A Chicago alderman is proposing a “safety and security fee” of $5 per month on homes and businesses to generate the $70 million needed to hire 700 additional police officers, according to news reports from NBC.

Ald. George Cardenas (12th) is chairman of the City Council’s Health Committee, and he says that he thinks people would be willing to accept the new fee, the NBC article reports. He told the newspaper that he wants his kids to feel safe when they go outside to play, and “You can’t put a price on that,” he says.

However, Police Superintendent Garry McCarthy recently told NBC Chicago that he has enough officers to fight gangs and city violence, saying: “I can walk through the door with Mayor Emanuel and find 600 officers that are behind desk duty that we need to get out on the street. It’s not necessarily [how] many you have, it’s what they do and where they are,” he says.

According to a report from WLS, a Chicago radio station, if the $5 monthly fee were tacked on to the monthly electric bill of Commonwealth Edison’s one million residential and 170,000 business customers and remitted to the city, it would generate the $70 million needed to bolster the force with 700 more officers and more community policing, Cardenas says.

Fraternal Order of Police President Mike Shields says that he would welcome “any new source of revenue” that could be used to bolster the police force, which stands at 11,799 after a three-year hiring slowdown.

However, Shields also says in the WLS article: “Why is it that we have to go to another source of revenue to pay for these officers?
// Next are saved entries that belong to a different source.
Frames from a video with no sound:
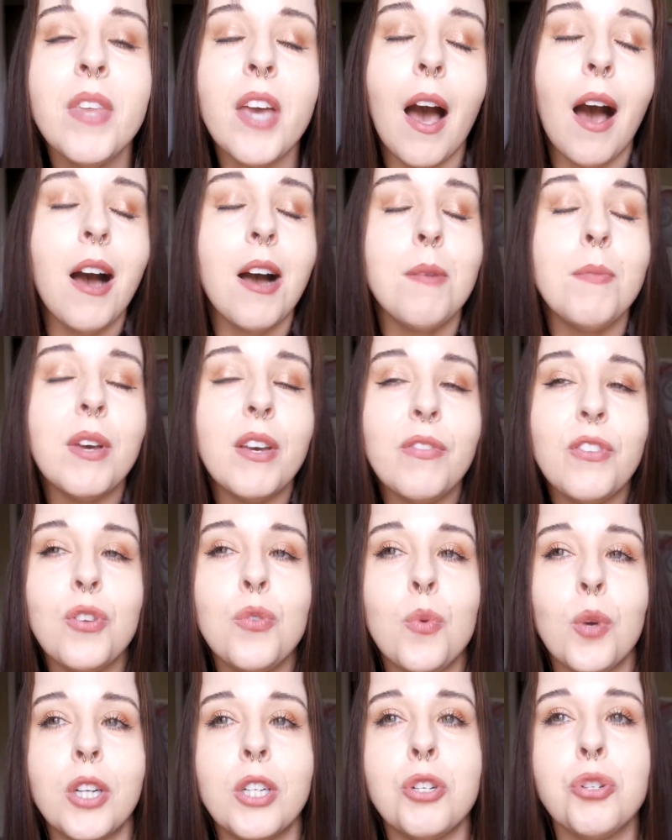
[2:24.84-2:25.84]
If
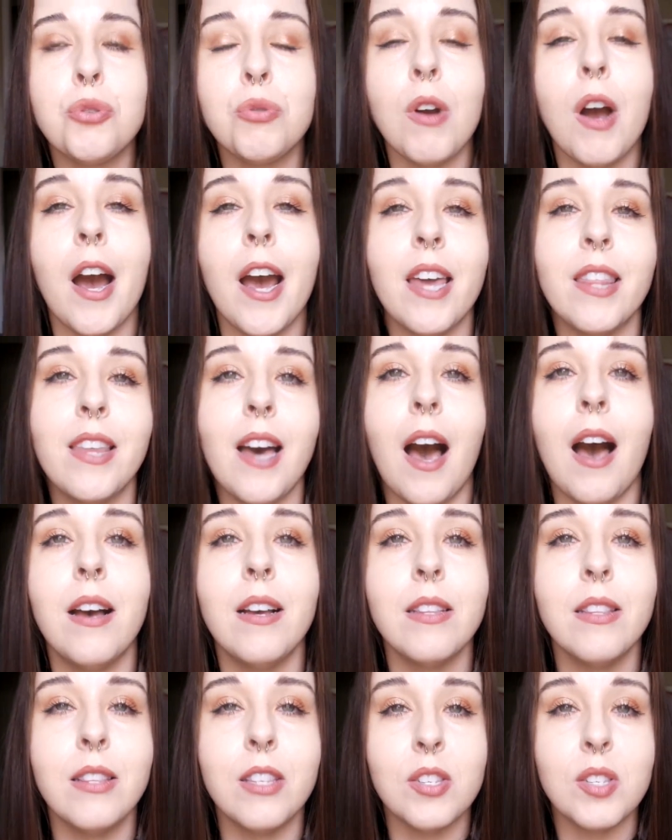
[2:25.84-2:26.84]
you want to try
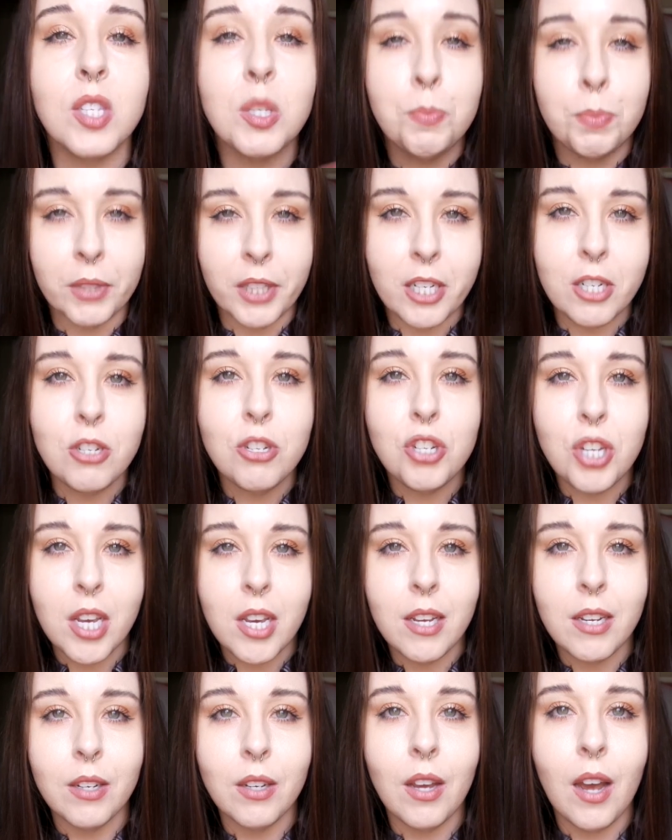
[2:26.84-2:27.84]
the split
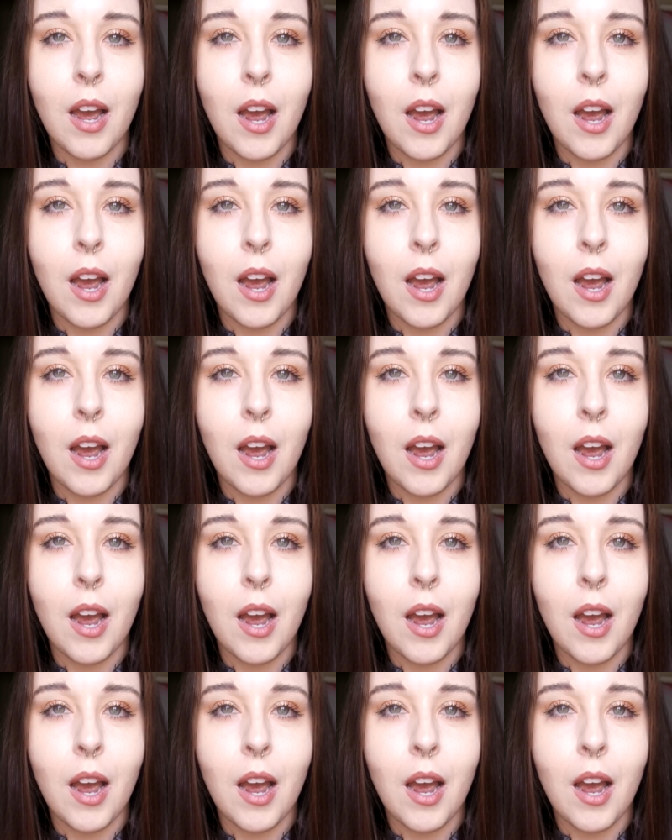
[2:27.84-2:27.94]
jean,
Policing is a basic city service that should be in the budget without a new fee. The mayor eliminated 1,252 police vacancies. The 2012 budget should not have been balanced at the expense of public safety. Those vacancies should have been filled.”

So far this year, there have been 386 homicides and 1,829 shooting incidents in Chicago, WLS reports. That’s up 24.5 and 10 percent respectively from the same period in 2011.

Cardenas is also the alderman who championed Chicago’s nickel-a-container tax on bottled water, and he has proposed an anti-obesity plan to tax Chicago’s consumers of soda, energy drinks and other sugared beverage anywhere from 15 to 30 cents per container, or even a penny per ounce. This potential tax could add $118 million to the city’s coffers, WLS reports, but it still needs approval from the Illinois General Assembly.

Chicagoans aren’t staying quiet about the possibility of this “safety and security fee,” as commenters at the Chicago Sun-Times weigh in on the issue:

Bob Angone from the South Loop says: “Ald. George Cardenas may have hit on a good idea that would help the vastly undermanned Chicago Police Department hire more officers. No question the department is dangerously short of manpower, and the alderman’s idea of a modest $5-a-month fee per every Chicago household is intriguing.

“A few questions and some answers are needed before the debate begins. The alderman says the increase in police manpower would lead to more officers being free to return to specialized units, which he likes because they were highly effective in fighting gang violence on Chicago’s streets. One of the answers the alderman must seek first is from Supt. Garry McCarthy, who is on record against specialized units because he says they have an adverse effect on the community.

“Would McCarthy free these officers from the confinement of the districts to return to do the jobs they did so effectively? How would business addresses be affected?

“Would the $5 apply to one address only or the number of units in a building or high-rise or office building? After all, businesses and corporations also gain from police security. Lots of questions, but with some debate this could be one great idea.”

Another comment from Thomas Lally of the Garfield Ridge neighborhood is even more skeptical: “It seems Ald. George Cardenas (12th) wants to tax ComEd bills to hire more police! Not a good idea, alderman! Why not get more money and a more fair tax? Tax cellphone bills, that way an equitable amount of people would be paying another tax. Also, guarantee that the money would go directly to the police. Another day, another new tax!”